WORK REQUEST »
Make a verbatim copy of all the records. Skip every image.
--- INFORMATION SUPPLIED Enclosed Below ---
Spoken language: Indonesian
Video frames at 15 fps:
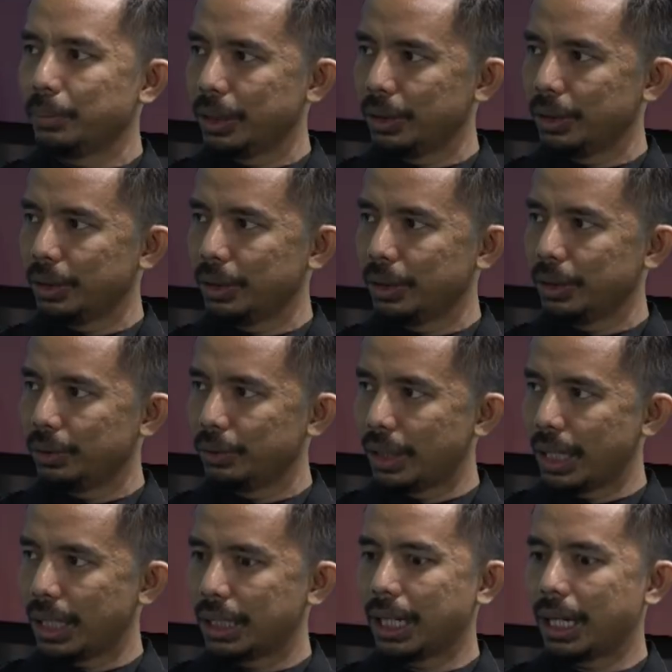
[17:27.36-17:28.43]
kota mungkin
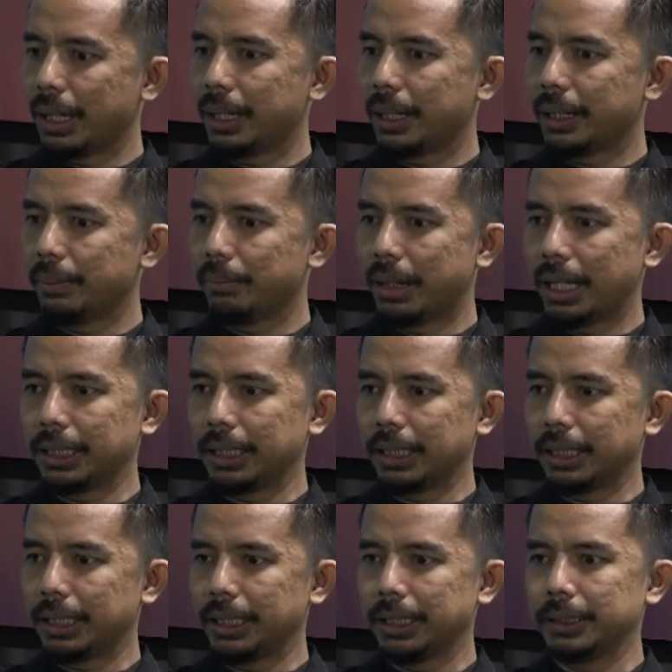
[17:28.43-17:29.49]
sudah, sudah cukup, okay.
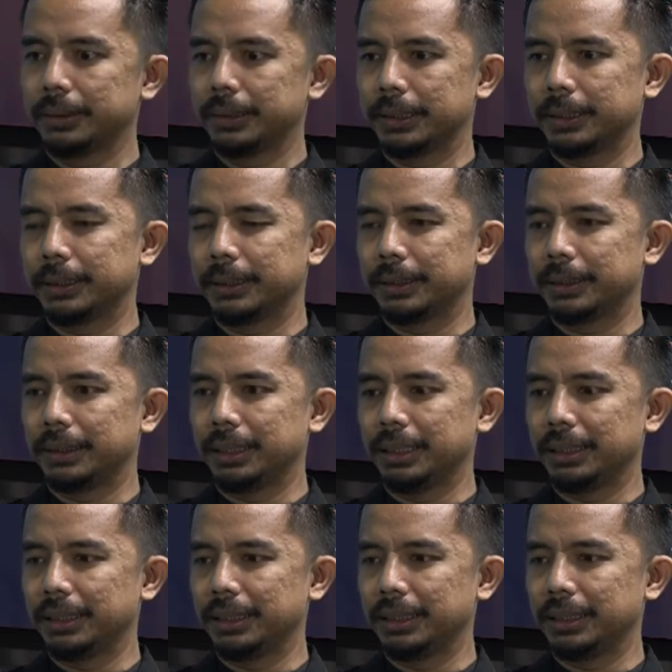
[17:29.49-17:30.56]
kemarin e,
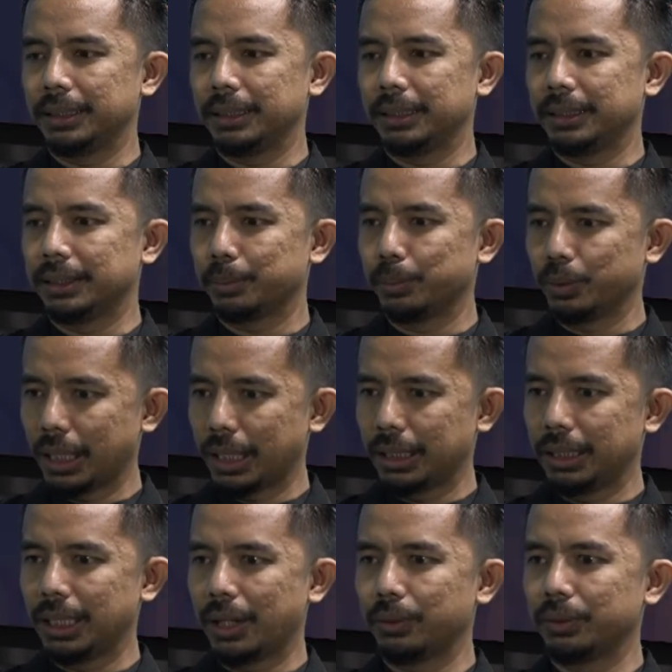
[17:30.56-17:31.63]

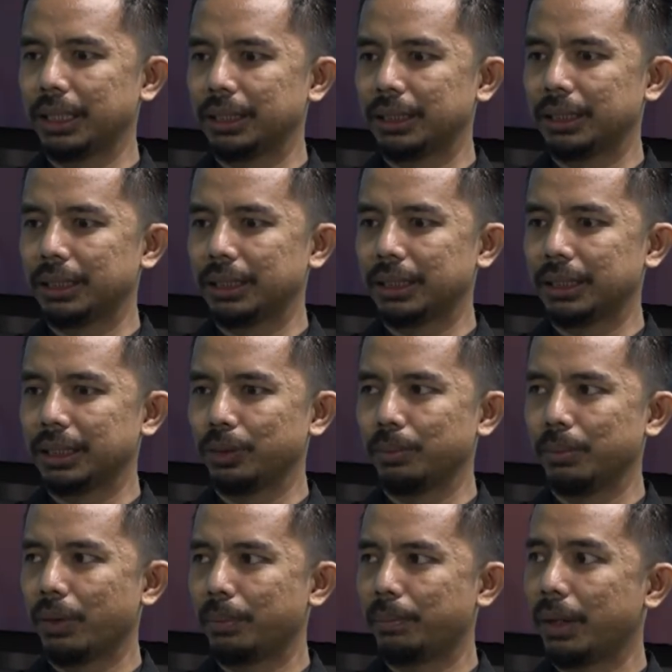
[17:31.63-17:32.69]
disebutkan di audiensi itu
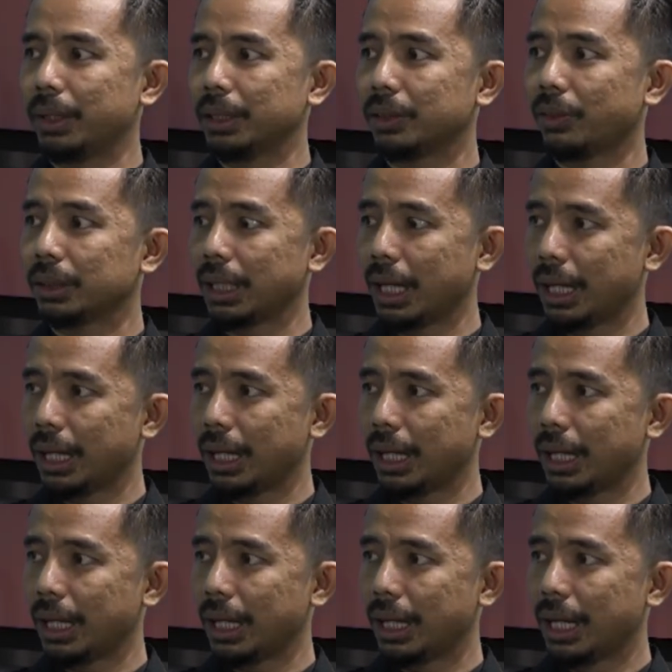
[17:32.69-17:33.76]
bahwa Pak Wali
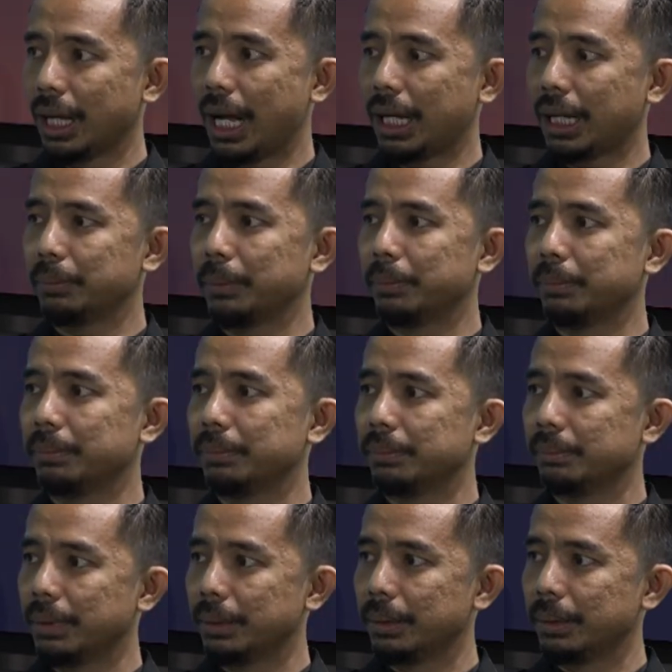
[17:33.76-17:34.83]
Kota akan mem
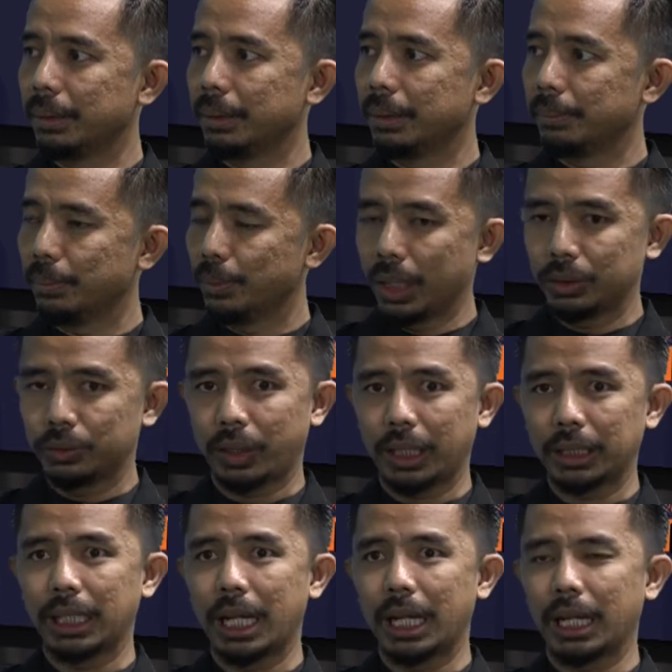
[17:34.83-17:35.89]
membuat
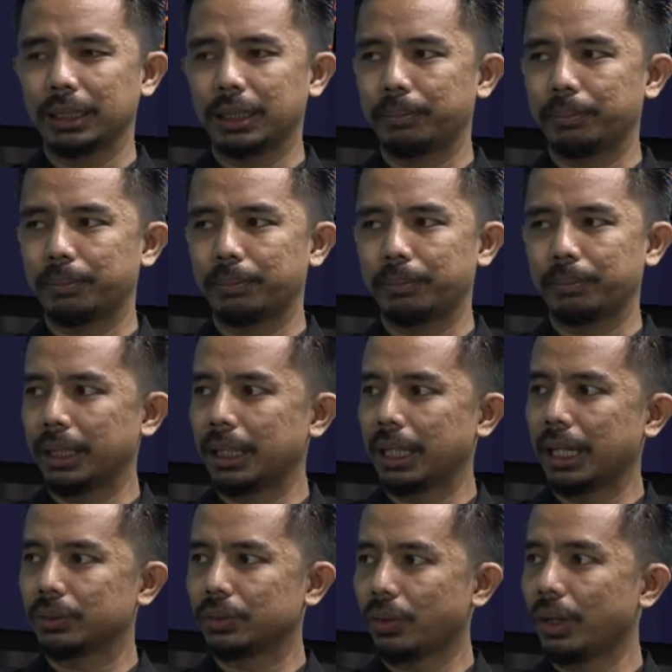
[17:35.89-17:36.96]
surat edaran
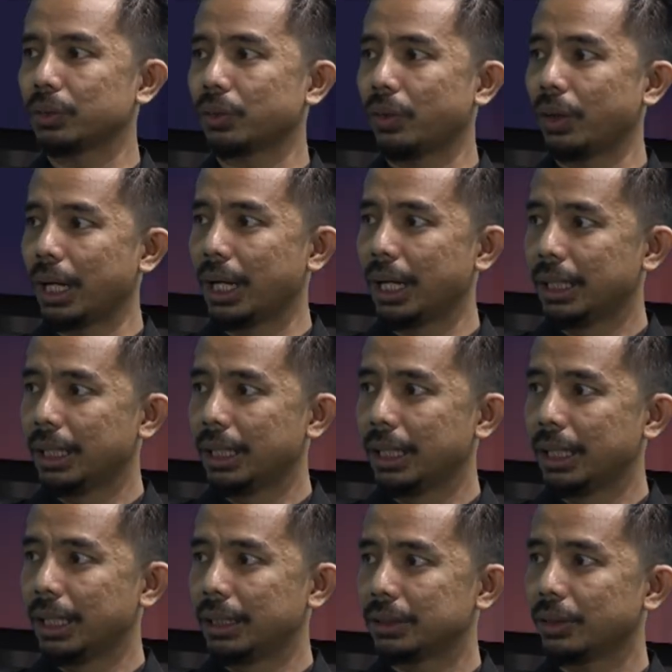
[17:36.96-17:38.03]
kepada sekolah-sekolah
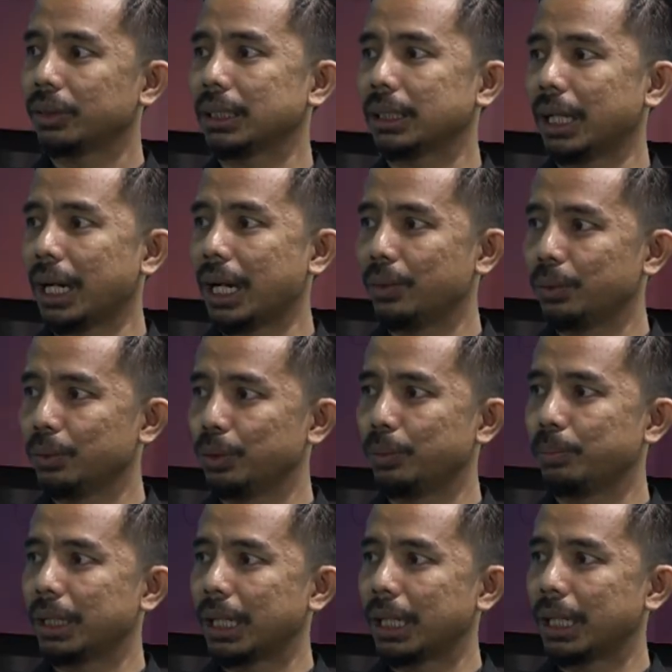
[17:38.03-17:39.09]
sekota Serang
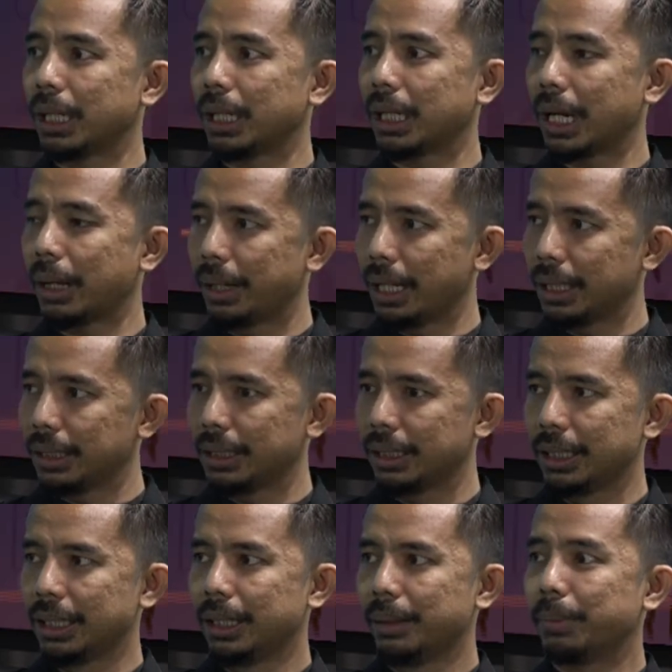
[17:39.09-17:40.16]
untuk menerapkan
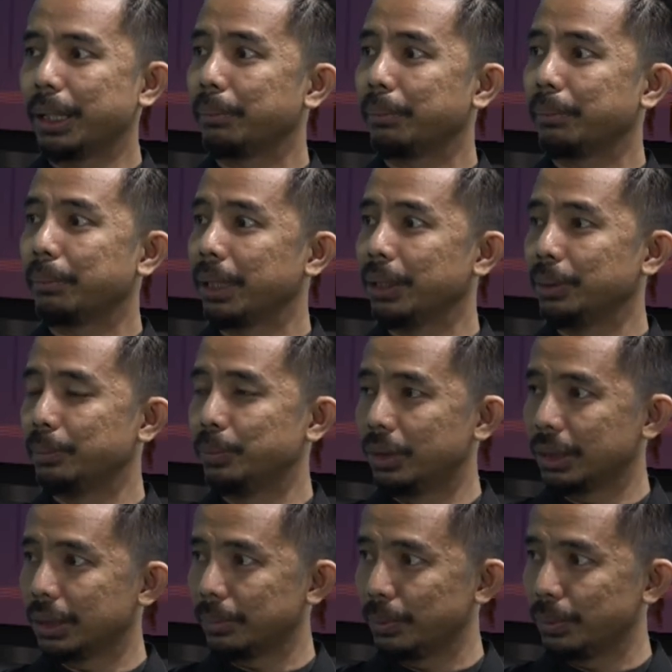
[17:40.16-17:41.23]
Permendikbud
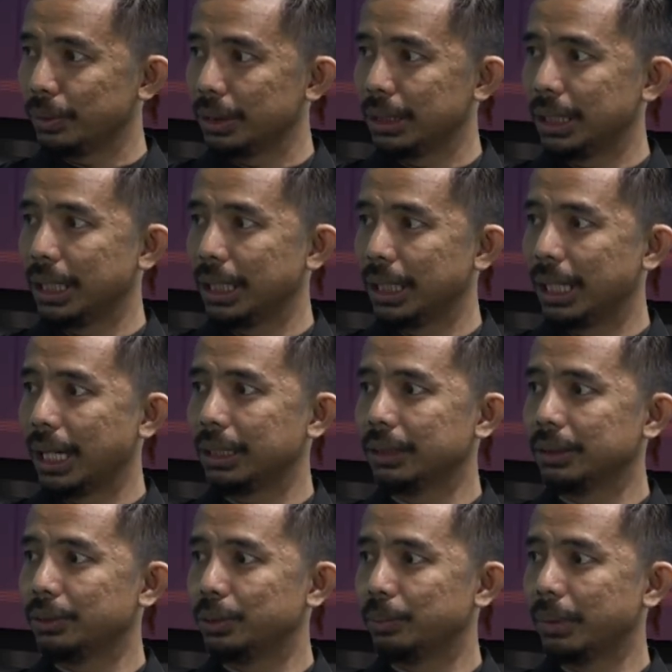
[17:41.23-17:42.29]
tersebut
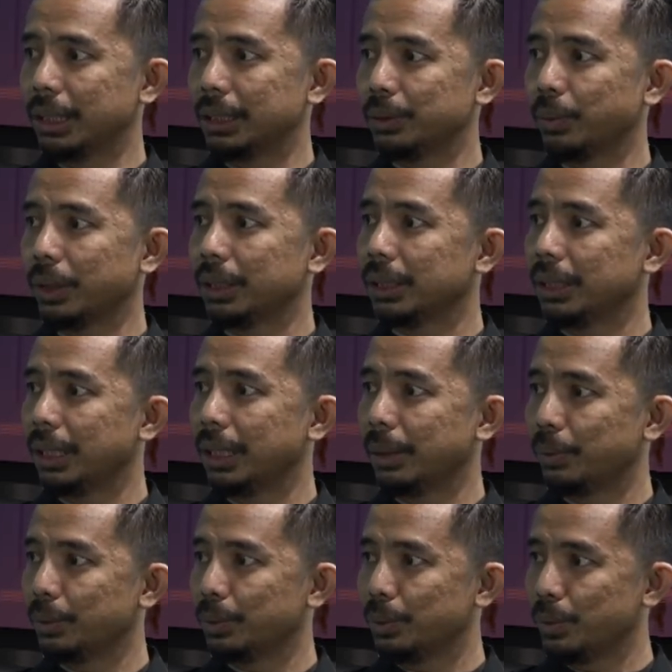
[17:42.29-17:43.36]
dengan hmm. jumlah siswa
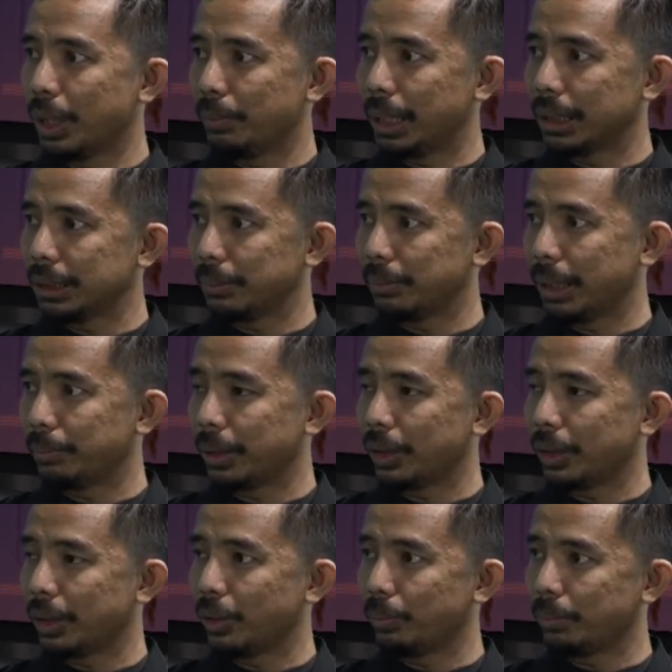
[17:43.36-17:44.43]
32 maksima per
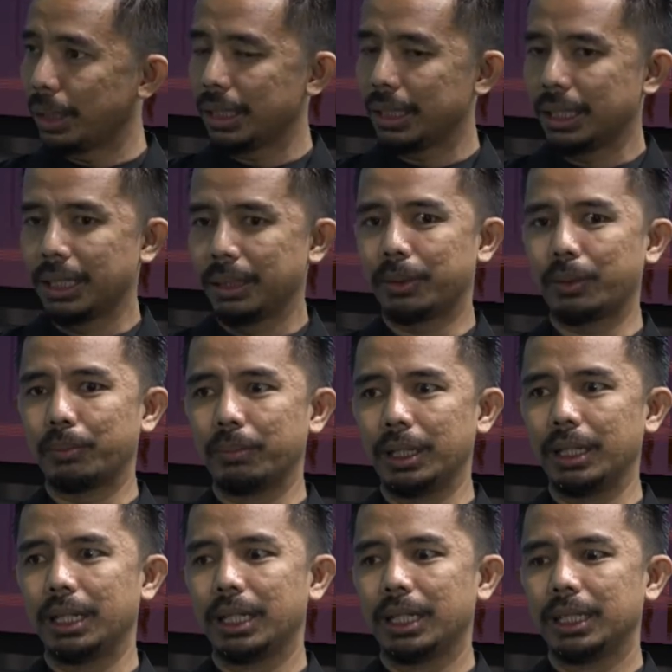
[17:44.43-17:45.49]
lomber,
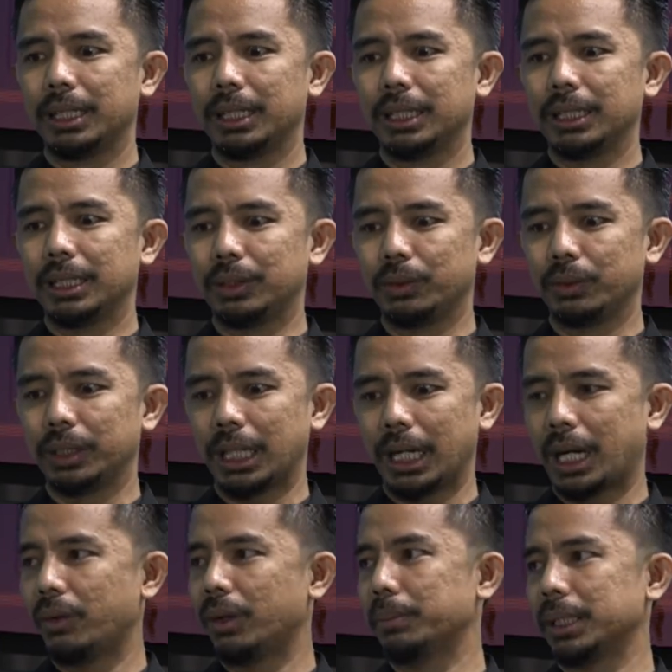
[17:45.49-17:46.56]
perombel itu kita
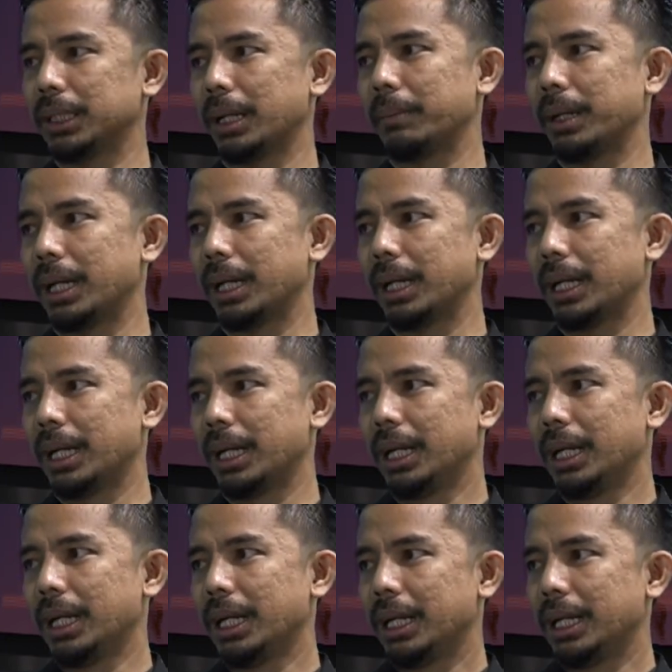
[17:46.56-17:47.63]
kawal bersama
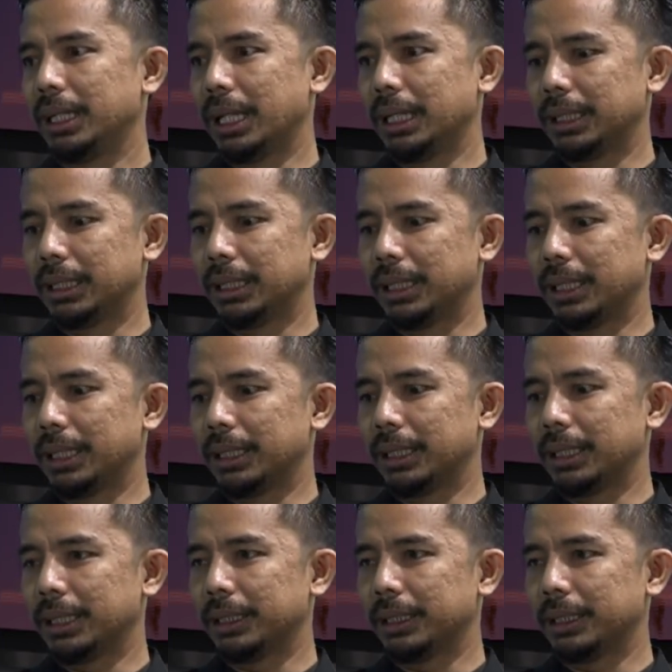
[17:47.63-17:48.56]
dan e,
--- End of Enclosed INFORMATION SUPPLIED ---
YOUR RESPONSE »
Spoken language: Indonesian
Video frames at 15 fps:
[17:27.36-17:28.43]
kota mungkin
[17:28.43-17:29.49]
sudah, sudah cukup, okay.
[17:29.49-17:30.56]
kemarin e,
[17:30.56-17:31.63]

[17:31.63-17:32.69]
disebutkan di audiensi itu
[17:32.69-17:33.76]
bahwa Pak Wali
[17:33.76-17:34.83]
Kota akan mem
[17:34.83-17:35.89]
membuat
[17:35.89-17:36.96]
surat edaran
[17:36.96-17:38.03]
kepada sekolah-sekolah
[17:38.03-17:39.09]
sekota Serang
[17:39.09-17:40.16]
untuk menerapkan
[17:40.16-17:41.23]
Permendikbud
[17:41.23-17:42.29]
tersebut
[17:42.29-17:43.36]
dengan hmm. jumlah siswa
[17:43.36-17:44.43]
32 maksima per
[17:44.43-17:45.49]
lomber,
[17:45.49-17:46.56]
perombel itu kita
[17:46.56-17:47.63]
kawal bersama
[17:47.63-17:48.56]
dan e,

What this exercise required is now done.